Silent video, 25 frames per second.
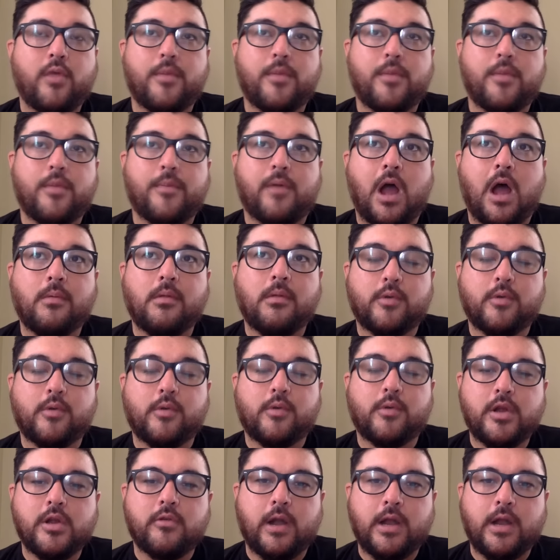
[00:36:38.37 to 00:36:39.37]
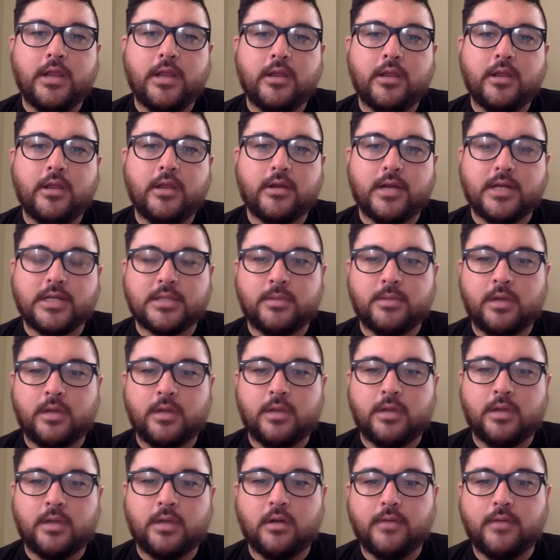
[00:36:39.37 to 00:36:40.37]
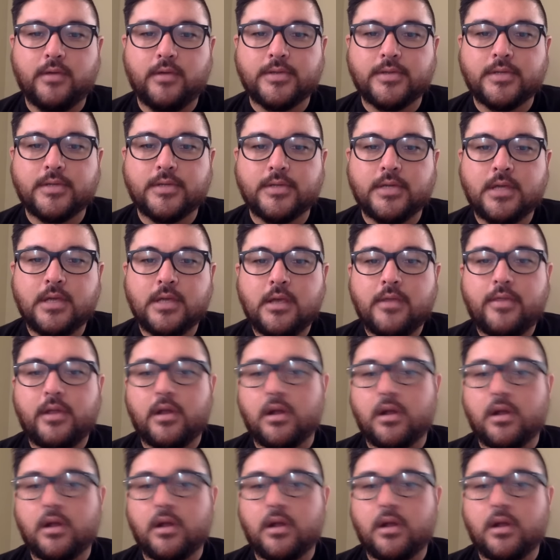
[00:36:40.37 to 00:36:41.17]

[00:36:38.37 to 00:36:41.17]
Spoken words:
for the problem or you're running your customer interviews,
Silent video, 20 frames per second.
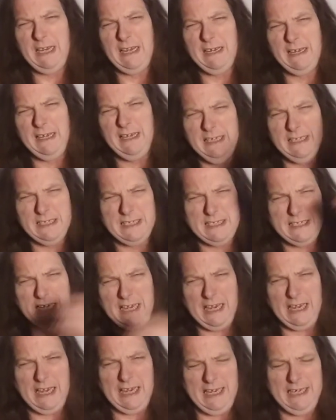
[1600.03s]

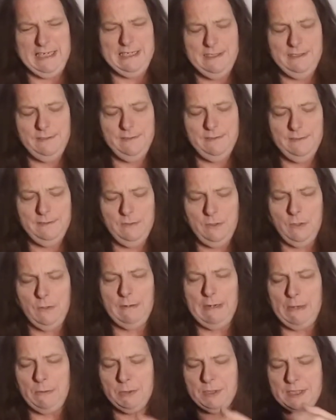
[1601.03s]
inside or
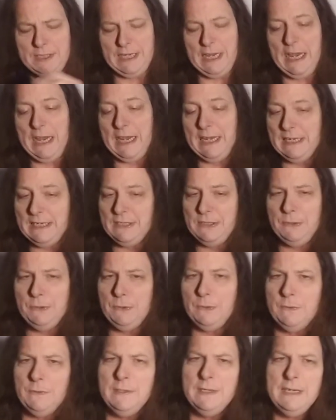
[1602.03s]
outside, do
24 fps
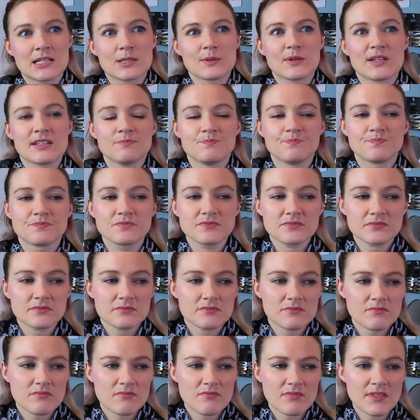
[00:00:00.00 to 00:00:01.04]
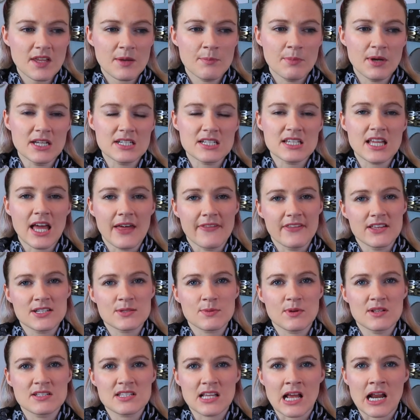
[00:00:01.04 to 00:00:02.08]
anyway. But yeah,
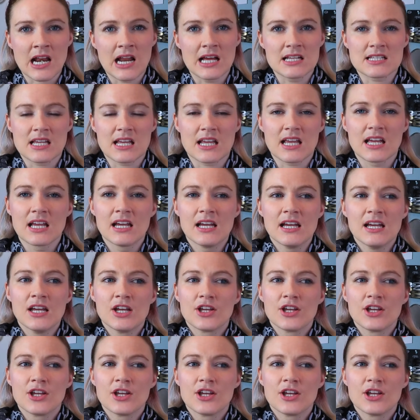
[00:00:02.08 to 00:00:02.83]
this one's a classic.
+---+
Assigned task
Say how many lines of the entries above hold the string "second", and say nothing besides the number.

Completed exercise
2